The Bourbon Renaissance
Kentucky's finest has never tasted better
My fascination with bourbon started when I was a kid. Standing in my grandmother’s kitchen doorway, I watched in awe as she reached into a cabinet, grabbed a pint bottle of bourbon, and took a glug that would have made Godzilla gasp. Then she looked at me and said, “Courage.”
Following the family script, I, too, grew to love bourbon. But the notion of the whiskey’s being “good” or “bad” didn’t enter my mind until many years later, in the late 1980s, when the premium bourbon trend started. As with high-end vodkas or microbrewed beers, the trend grew in the 1990s and continues to this day, evidenced by an array of small-batch and single-barrel bourbons, made with carefully selected barrels and increased aging times. “What you were drinking twenty years ago doesn’t compare to what you can get today,” says Mary Ellyn Hamilton, curator of the Oscar Getz Museum of Whiskey History in Bardstown, Kentucky. “You drank the big brands, your Old Grand-Dad and Jim Beam. They were good, but now you have really good and excellent labels to choose from.”
Here, informed by decades of trial and error—and a recent informal tasting with a trusted friend—are four of my favorites.

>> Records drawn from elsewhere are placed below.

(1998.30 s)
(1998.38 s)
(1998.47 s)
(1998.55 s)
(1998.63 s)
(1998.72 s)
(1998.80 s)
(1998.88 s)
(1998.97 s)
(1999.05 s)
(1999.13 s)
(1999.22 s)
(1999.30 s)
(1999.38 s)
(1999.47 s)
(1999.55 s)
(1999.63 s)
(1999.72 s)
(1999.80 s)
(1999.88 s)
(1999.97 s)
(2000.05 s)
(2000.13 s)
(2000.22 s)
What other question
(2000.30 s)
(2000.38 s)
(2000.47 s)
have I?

Eagle Rare 10-Year-Old, Single Barrel, $30
Eagle Rare is one of the Buffalo Trace family of bourbons, which includes the eponymous brand, plus popular old labels such as Ancient Age and W. L. Weller. Whiskey production on the site of the current distillery dates back to about 1787, but Eagle Rare debuted much later, in 2001.

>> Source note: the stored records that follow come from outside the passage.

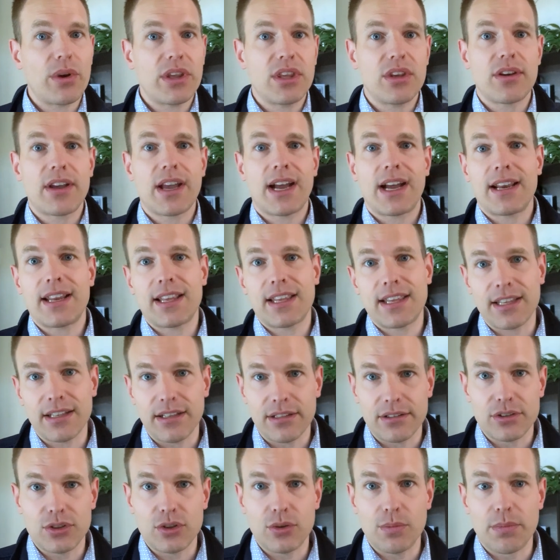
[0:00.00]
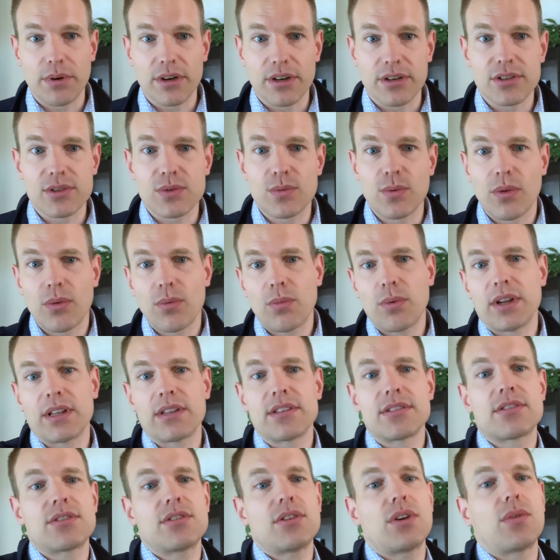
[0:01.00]
way, you kind of kill two birds with
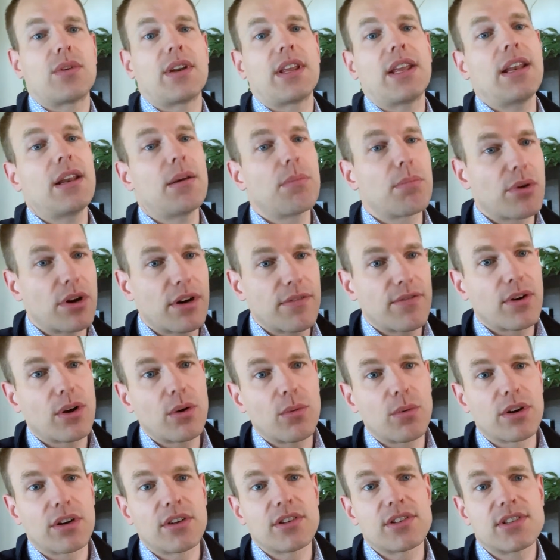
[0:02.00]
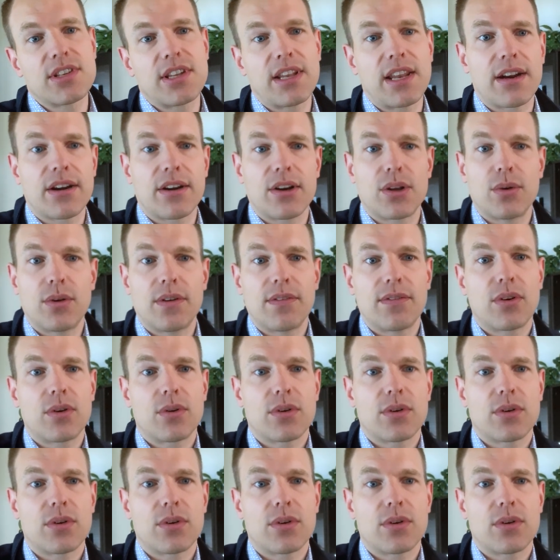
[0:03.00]
one stone in a perfect world scenario, of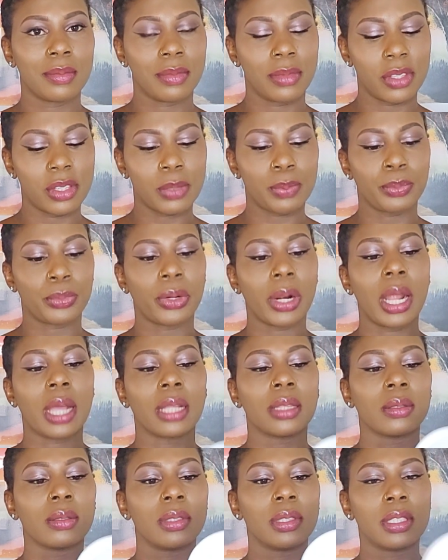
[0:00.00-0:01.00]
this
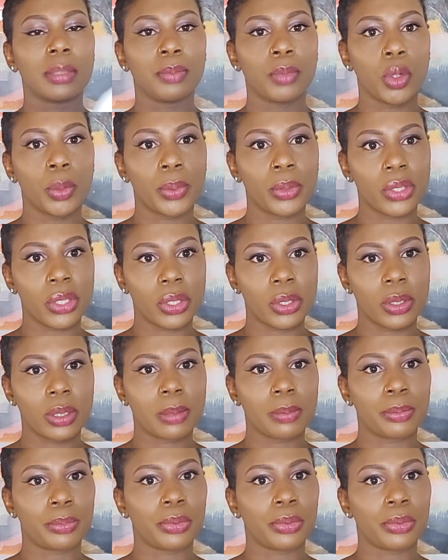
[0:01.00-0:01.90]
brand, the Mauboussin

I had seen the word oily in some reviews of Eagle Rare. It’s an accurate description: The stuff is viscous bordering on chewy. I smelled tobacco when I put my nose over the rim of the glass, tasted oak and toast with the first sip, and was delighted by the sweet and spicy finish. Brand manager Kris Comstock won’t reveal the recipe, or mash-bill, proportions but says the mix is corn, rye, and malted barley.
How to drink it
The robust flavor makes Eagle Rare ideal for mixing in an old-fashioned, with bitters, a bit of sugar, and an orange-slice garnish.